■ Problem requirements
Keep the text of the data exactly as it is and omit each picture from the copy.

■ Dataset excerpts
Segment Open
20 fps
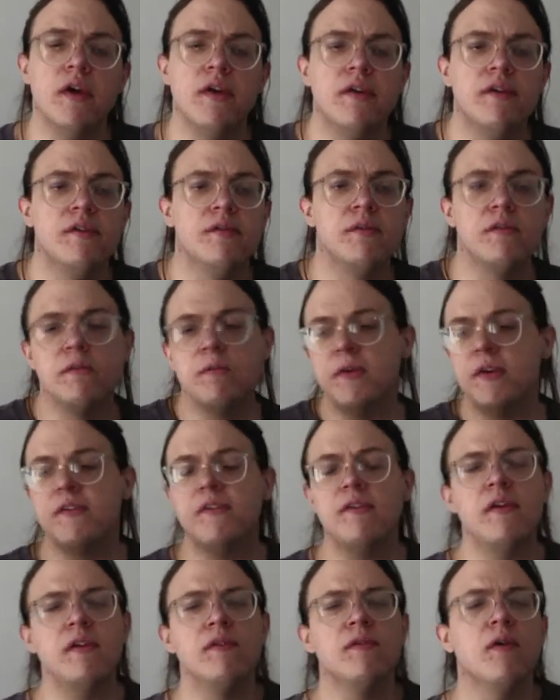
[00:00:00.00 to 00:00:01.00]
So we
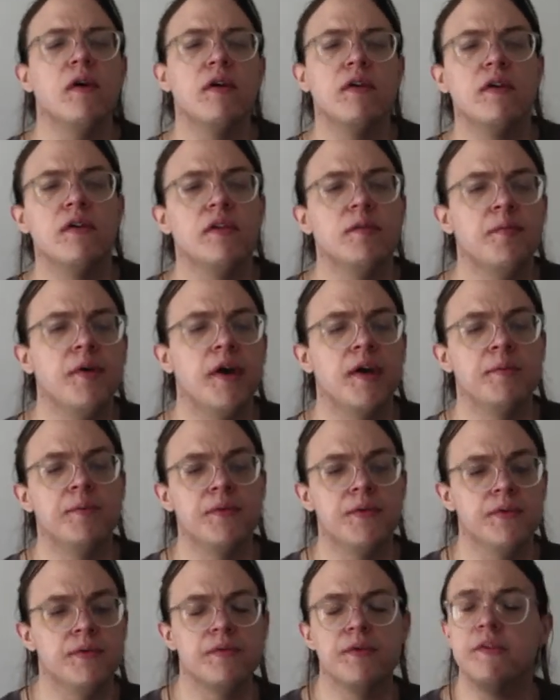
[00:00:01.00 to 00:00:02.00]
see throughout all the
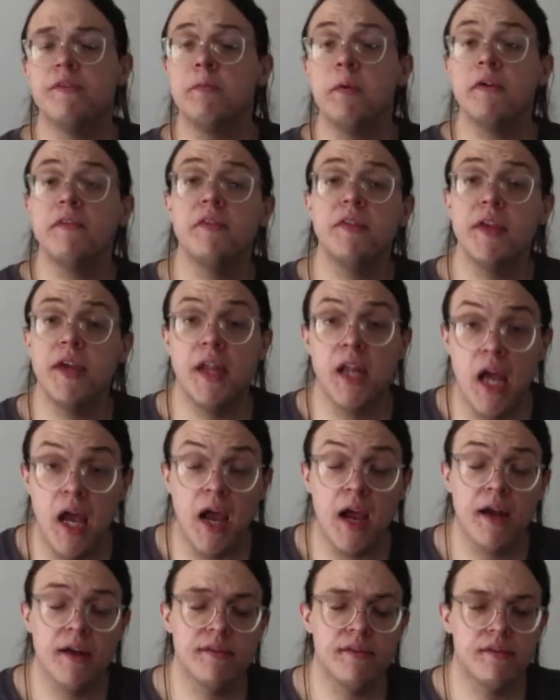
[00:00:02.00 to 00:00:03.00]
Bible, especially in
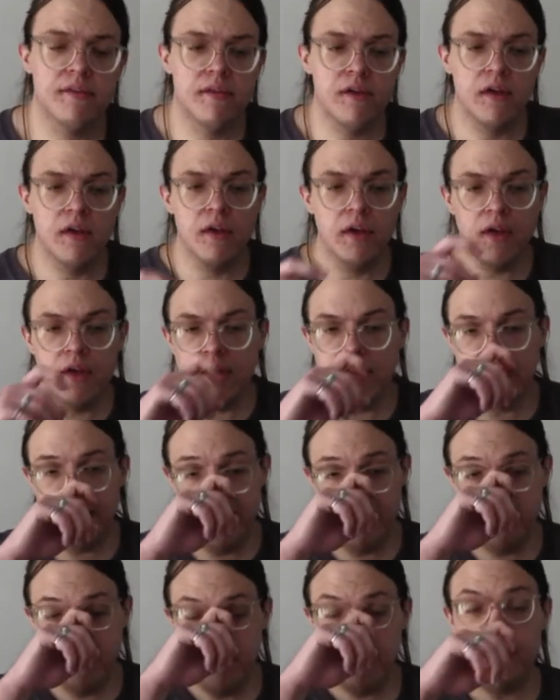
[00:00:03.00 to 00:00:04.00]
Acts,
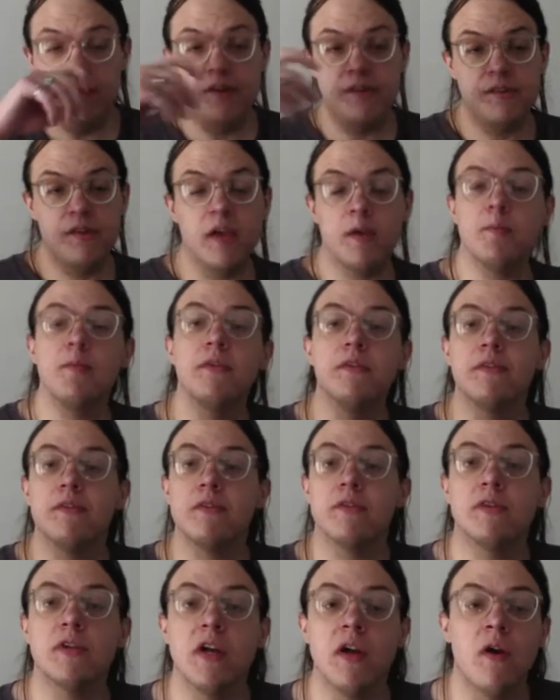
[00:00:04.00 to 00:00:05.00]
that when the disciples are
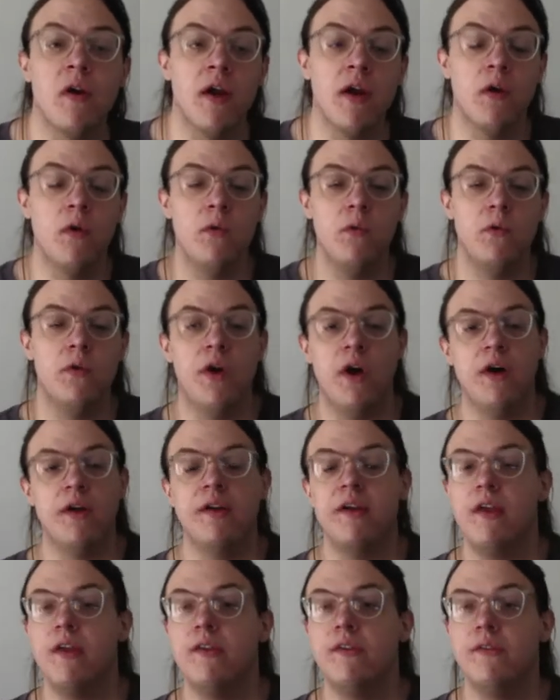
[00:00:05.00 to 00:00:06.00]
sharing who God
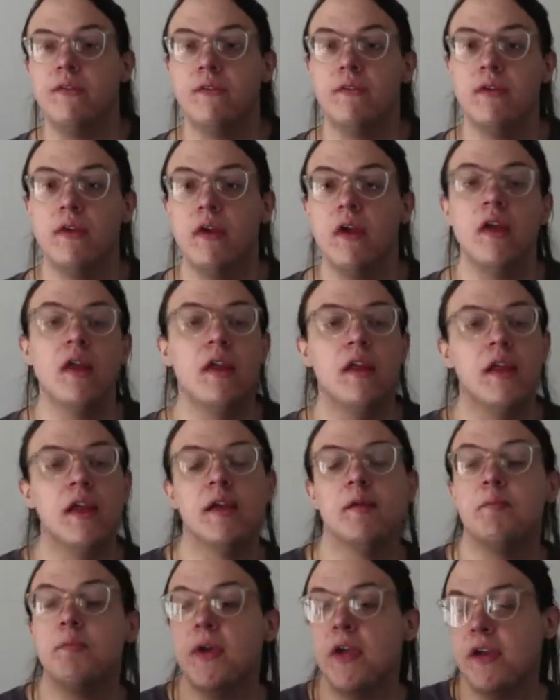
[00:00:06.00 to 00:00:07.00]
is,
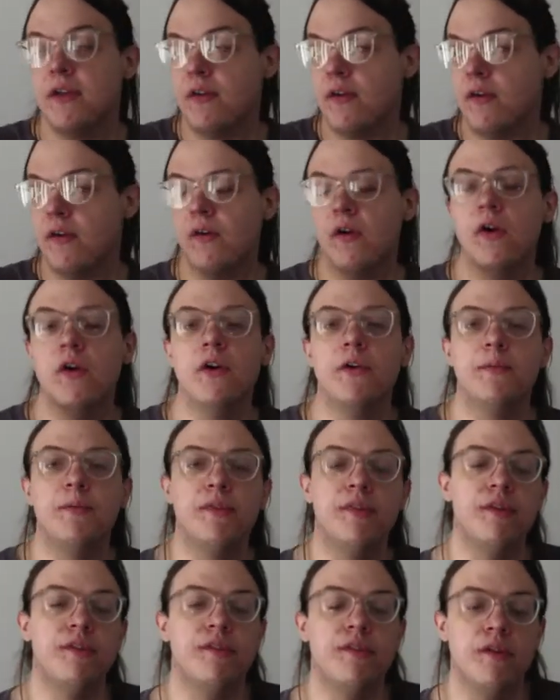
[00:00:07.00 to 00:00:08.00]
like Peter
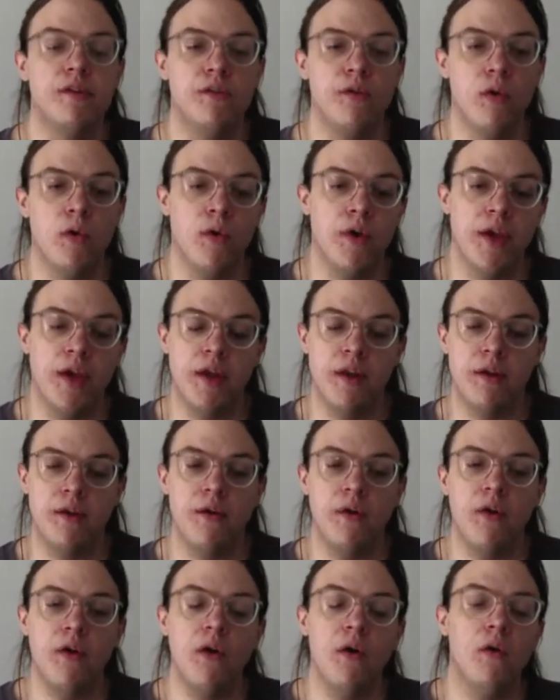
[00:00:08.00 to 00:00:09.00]
with the centurion,
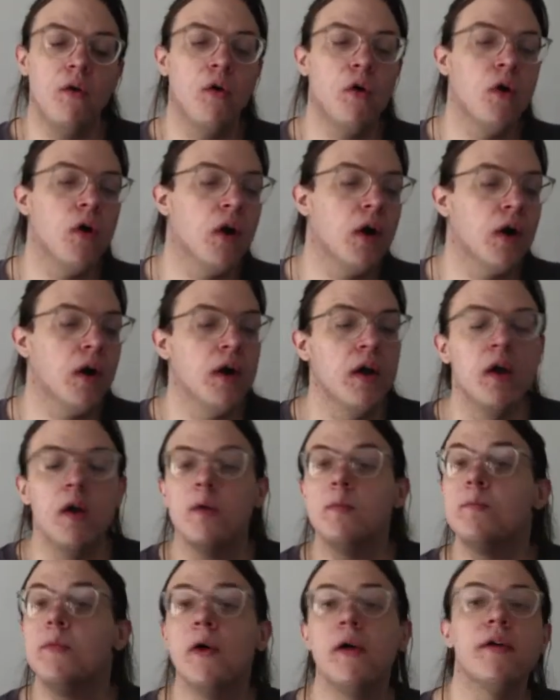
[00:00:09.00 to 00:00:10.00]
or
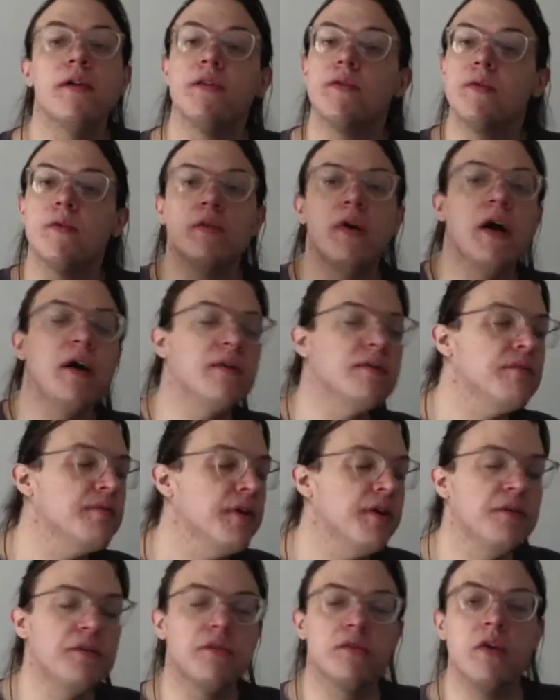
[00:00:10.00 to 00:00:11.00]
Paul throughout
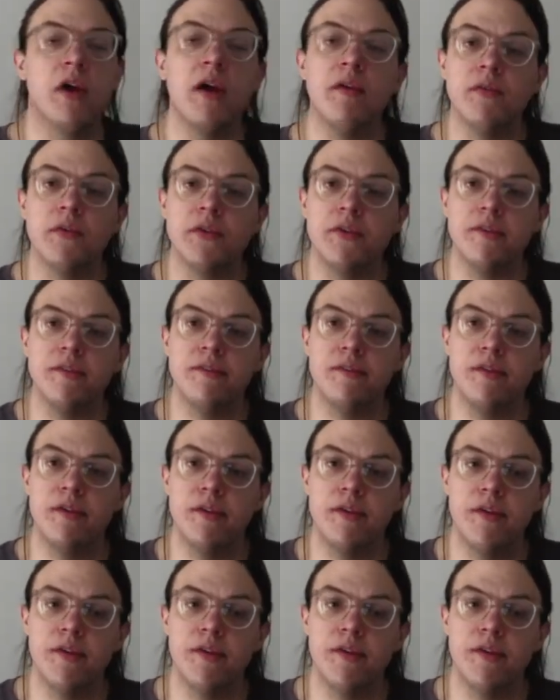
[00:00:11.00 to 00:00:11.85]
his travels,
Segment Closed
■ Solution below
20 fps
[00:00:00.00 to 00:00:01.00]
So we
[00:00:01.00 to 00:00:02.00]
see throughout all the
[00:00:02.00 to 00:00:03.00]
Bible, especially in
[00:00:03.00 to 00:00:04.00]
Acts,
[00:00:04.00 to 00:00:05.00]
that when the disciples are
[00:00:05.00 to 00:00:06.00]
sharing who God
[00:00:06.00 to 00:00:07.00]
is,
[00:00:07.00 to 00:00:08.00]
like Peter
[00:00:08.00 to 00:00:09.00]
with the centurion,
[00:00:09.00 to 00:00:10.00]
or
[00:00:10.00 to 00:00:11.00]
Paul throughout
[00:00:11.00 to 00:00:11.85]
his travels,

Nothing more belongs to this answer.